## Problem to solve
Only those lines running from the start of the listing below through the line that holds "[00:00:03.80]" are to be written out, exactly and in full.

## Data shown
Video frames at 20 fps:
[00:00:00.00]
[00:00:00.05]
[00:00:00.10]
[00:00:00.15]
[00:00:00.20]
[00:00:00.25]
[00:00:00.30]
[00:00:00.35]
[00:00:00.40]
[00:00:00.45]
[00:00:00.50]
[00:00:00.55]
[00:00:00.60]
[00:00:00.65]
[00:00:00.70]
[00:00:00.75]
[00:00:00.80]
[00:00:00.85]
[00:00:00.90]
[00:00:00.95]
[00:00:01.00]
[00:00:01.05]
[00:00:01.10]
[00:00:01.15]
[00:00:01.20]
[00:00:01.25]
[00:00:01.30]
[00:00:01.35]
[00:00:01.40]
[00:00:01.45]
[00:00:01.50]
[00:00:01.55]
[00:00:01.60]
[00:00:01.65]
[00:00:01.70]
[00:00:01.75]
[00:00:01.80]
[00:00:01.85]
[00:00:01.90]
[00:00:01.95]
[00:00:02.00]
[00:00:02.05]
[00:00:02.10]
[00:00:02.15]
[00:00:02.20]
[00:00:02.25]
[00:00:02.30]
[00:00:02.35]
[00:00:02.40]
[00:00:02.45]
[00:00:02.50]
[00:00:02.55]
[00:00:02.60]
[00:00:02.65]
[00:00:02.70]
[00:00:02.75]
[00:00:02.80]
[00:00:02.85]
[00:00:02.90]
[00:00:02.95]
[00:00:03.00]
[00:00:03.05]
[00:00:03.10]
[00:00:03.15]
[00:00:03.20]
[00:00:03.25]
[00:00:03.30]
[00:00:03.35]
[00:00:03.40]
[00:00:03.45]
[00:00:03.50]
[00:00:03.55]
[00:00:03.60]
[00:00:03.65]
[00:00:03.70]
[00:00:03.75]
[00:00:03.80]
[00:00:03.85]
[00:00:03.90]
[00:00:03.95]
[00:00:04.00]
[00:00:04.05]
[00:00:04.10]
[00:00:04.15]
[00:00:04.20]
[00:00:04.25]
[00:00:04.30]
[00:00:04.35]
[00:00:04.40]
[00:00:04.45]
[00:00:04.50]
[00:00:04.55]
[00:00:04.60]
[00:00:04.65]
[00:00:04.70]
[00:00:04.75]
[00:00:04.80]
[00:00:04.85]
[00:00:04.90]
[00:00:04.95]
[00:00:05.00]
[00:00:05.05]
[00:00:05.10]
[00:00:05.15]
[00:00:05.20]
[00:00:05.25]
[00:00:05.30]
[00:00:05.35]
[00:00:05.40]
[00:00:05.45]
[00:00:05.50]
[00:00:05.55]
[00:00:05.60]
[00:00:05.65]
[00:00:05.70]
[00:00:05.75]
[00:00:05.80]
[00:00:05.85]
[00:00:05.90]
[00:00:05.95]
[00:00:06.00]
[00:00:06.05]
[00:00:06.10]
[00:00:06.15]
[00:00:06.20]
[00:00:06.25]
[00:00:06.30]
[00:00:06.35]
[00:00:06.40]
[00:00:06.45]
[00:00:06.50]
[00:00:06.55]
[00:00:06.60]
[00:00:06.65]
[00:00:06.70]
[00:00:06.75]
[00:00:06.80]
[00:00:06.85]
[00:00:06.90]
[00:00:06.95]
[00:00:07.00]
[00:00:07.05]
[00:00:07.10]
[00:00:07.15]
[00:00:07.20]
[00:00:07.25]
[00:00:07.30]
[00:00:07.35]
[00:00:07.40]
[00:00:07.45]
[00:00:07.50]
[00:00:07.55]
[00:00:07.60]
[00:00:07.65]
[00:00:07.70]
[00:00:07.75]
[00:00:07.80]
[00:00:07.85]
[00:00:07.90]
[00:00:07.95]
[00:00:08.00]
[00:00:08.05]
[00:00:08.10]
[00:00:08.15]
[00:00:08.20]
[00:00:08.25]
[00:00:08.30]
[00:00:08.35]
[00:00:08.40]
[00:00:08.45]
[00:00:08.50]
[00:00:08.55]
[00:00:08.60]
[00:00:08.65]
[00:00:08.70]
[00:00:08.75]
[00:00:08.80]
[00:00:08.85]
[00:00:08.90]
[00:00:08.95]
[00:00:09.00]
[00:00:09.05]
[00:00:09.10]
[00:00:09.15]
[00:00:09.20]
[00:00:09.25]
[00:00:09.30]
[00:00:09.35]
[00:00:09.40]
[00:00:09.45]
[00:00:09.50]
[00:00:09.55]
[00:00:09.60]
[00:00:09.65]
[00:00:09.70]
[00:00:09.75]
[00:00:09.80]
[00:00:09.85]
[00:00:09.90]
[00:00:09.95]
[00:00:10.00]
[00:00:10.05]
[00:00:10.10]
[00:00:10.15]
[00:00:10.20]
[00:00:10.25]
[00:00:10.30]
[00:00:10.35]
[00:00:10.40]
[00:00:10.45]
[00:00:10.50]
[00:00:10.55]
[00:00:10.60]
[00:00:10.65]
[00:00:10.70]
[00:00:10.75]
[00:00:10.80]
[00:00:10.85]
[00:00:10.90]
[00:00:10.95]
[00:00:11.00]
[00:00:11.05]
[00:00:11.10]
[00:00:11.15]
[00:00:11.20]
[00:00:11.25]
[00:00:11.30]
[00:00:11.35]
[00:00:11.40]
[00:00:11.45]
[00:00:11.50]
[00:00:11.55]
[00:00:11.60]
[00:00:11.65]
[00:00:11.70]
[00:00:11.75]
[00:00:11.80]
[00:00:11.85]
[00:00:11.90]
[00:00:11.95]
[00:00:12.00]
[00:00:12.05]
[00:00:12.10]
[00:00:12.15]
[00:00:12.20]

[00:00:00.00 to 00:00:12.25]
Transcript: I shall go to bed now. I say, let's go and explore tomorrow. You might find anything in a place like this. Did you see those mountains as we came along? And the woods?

## Written response
Video frames at 20 fps:
[00:00:00.00]
[00:00:00.05]
[00:00:00.10]
[00:00:00.15]
[00:00:00.20]
[00:00:00.25]
[00:00:00.30]
[00:00:00.35]
[00:00:00.40]
[00:00:00.45]
[00:00:00.50]
[00:00:00.55]
[00:00:00.60]
[00:00:00.65]
[00:00:00.70]
[00:00:00.75]
[00:00:00.80]
[00:00:00.85]
[00:00:00.90]
[00:00:00.95]
[00:00:01.00]
[00:00:01.05]
[00:00:01.10]
[00:00:01.15]
[00:00:01.20]
[00:00:01.25]
[00:00:01.30]
[00:00:01.35]
[00:00:01.40]
[00:00:01.45]
[00:00:01.50]
[00:00:01.55]
[00:00:01.60]
[00:00:01.65]
[00:00:01.70]
[00:00:01.75]
[00:00:01.80]
[00:00:01.85]
[00:00:01.90]
[00:00:01.95]
[00:00:02.00]
[00:00:02.05]
[00:00:02.10]
[00:00:02.15]
[00:00:02.20]
[00:00:02.25]
[00:00:02.30]
[00:00:02.35]
[00:00:02.40]
[00:00:02.45]
[00:00:02.50]
[00:00:02.55]
[00:00:02.60]
[00:00:02.65]
[00:00:02.70]
[00:00:02.75]
[00:00:02.80]
[00:00:02.85]
[00:00:02.90]
[00:00:02.95]
[00:00:03.00]
[00:00:03.05]
[00:00:03.10]
[00:00:03.15]
[00:00:03.20]
[00:00:03.25]
[00:00:03.30]
[00:00:03.35]
[00:00:03.40]
[00:00:03.45]
[00:00:03.50]
[00:00:03.55]
[00:00:03.60]
[00:00:03.65]
[00:00:03.70]
[00:00:03.75]
[00:00:03.80]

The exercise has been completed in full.